O Pontífice percorreu 42 quilômetros de carro até chegar ao bairro de Pacora, onde atendeu confissões de 5 jovens detidos, 4 homens e uma mulher – obviamente sem imagens – e dirigiu uma saudação aos 450 que estão cumprindo pena ali e que participaram da liturgia penitencial. Antes de chegar até a prisão, o Papa percorreu um trecho no papa-móvel como sinal de proximidade com as pessoas que vivem nesta área da periferia.
Durante a homilia o Bispo de Roma disse: “’Ele recebe os pecadores e come com eles’”, acabamos de escutar durante o início do Evangelho. Com essa expressão pretendiam desqualificá-lo e desvalorizá-lo diante de todos, mas a única coisa que conseguiram foi salientar uma de suas atitudes mais comuns e distintas: ‘este recebe os pecadores e come com eles’.
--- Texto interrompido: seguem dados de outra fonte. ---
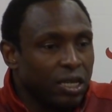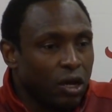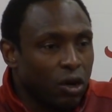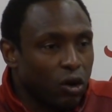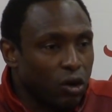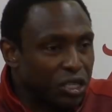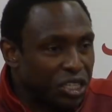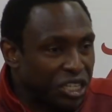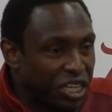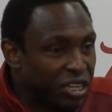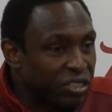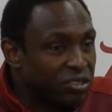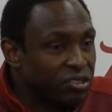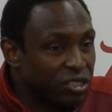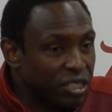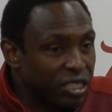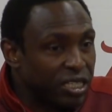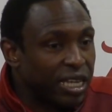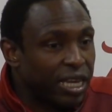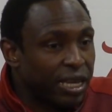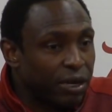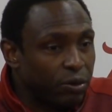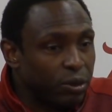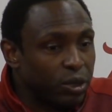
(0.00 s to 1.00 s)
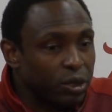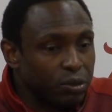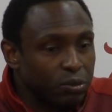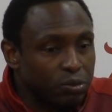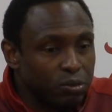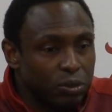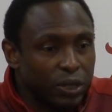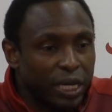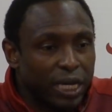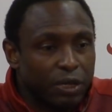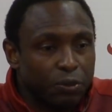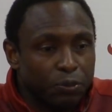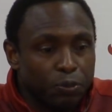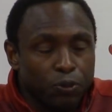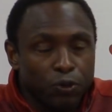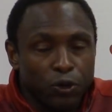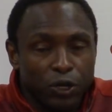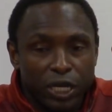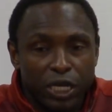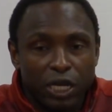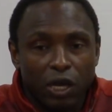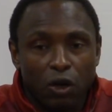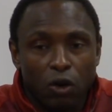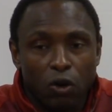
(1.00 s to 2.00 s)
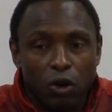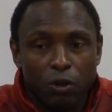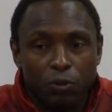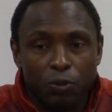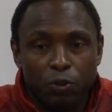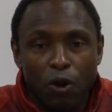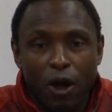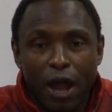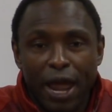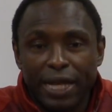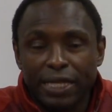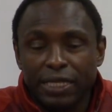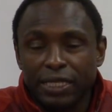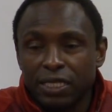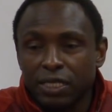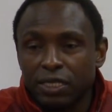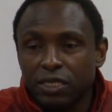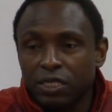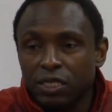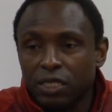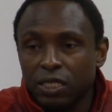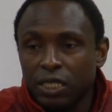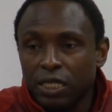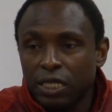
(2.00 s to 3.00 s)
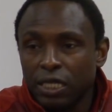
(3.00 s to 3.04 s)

On yesterday, we, we had a pretty hard practice,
“Jesus não tem medo de se aproximar daqueles que, por inúmeras razões, carregavam sobre suas costas o ódio social, como eram os publicanos – recordemos que os publicanos enriqueciam roubando seu próprio povo; eles provocavam muita, mas muita indignação – ou com o peso de suas culpas, erros ou equívocos, como os assim chamados pecadores”. Cristo se comporta assim porque “sabe que no céu há mais festa por um só pecador convertido do que por noventa e nove justos que não necessitam conversão”.
E enquanto “eles se limitavam tão somente a murmurar ou se indignar impedindo e fechando assim todo tipo de mudança, conversão e inserção, Jesus se aproxima, se compromete, põe em jogo sua reputação e convida sempre a olhar um horizonte capaz de fazer nova a vida e a história. Dois olhares bem diferentes que se contrapõem. Um olhar estéril – o do murmúrio e da fofoca – e outro que convida à transformação e à conversão – o do Senhor”.
Francisco destaca que “muitos não toleram e não gostam desta opção de Jesus, e mais, entre dentes no início e aos gritos no final, manifestam seu desgosto buscando desacreditar seu comportamento e o de todos aqueles que estão com ele. Não aceitam e recusam esta opção de estar próximo e oferecer novas oportunidades. Com a vida das pessoas parece mais fácil pôr rótulos e etiquetas que congelam e estigmatizam não só o passado como também o presente e o futuro das pessoas”, denuncia o Papa. “Rótulos que, definitivamente, a única coisa que conseguem é dividir: aqui estão os bons e lá estão os maus; aqui os justos e lá os pecadores”.
Esta atitude “contamina tudo – ataca – porque levanta um muro invisível que faz crer que marginalizando, separando ou isolando se resolverão magicamente todos os problemas. E quando uma sociedade ou comunidade se permite isto, a única coisa que fazem é cochichar e murmurar, entram em um círculo vicioso de divisões, críticas e condenações; entram em uma atitude social de marginalização, exclusão e de uma tal confrontação que lhes fazem dizer irresponsavelmente como Caifás: ‘Convém que só um morra pelo povo, e que não sofra a nação inteira’”. E normalmente “a corda arrebenta do lado mais fraco: o dos mais frágeis e indefesos”.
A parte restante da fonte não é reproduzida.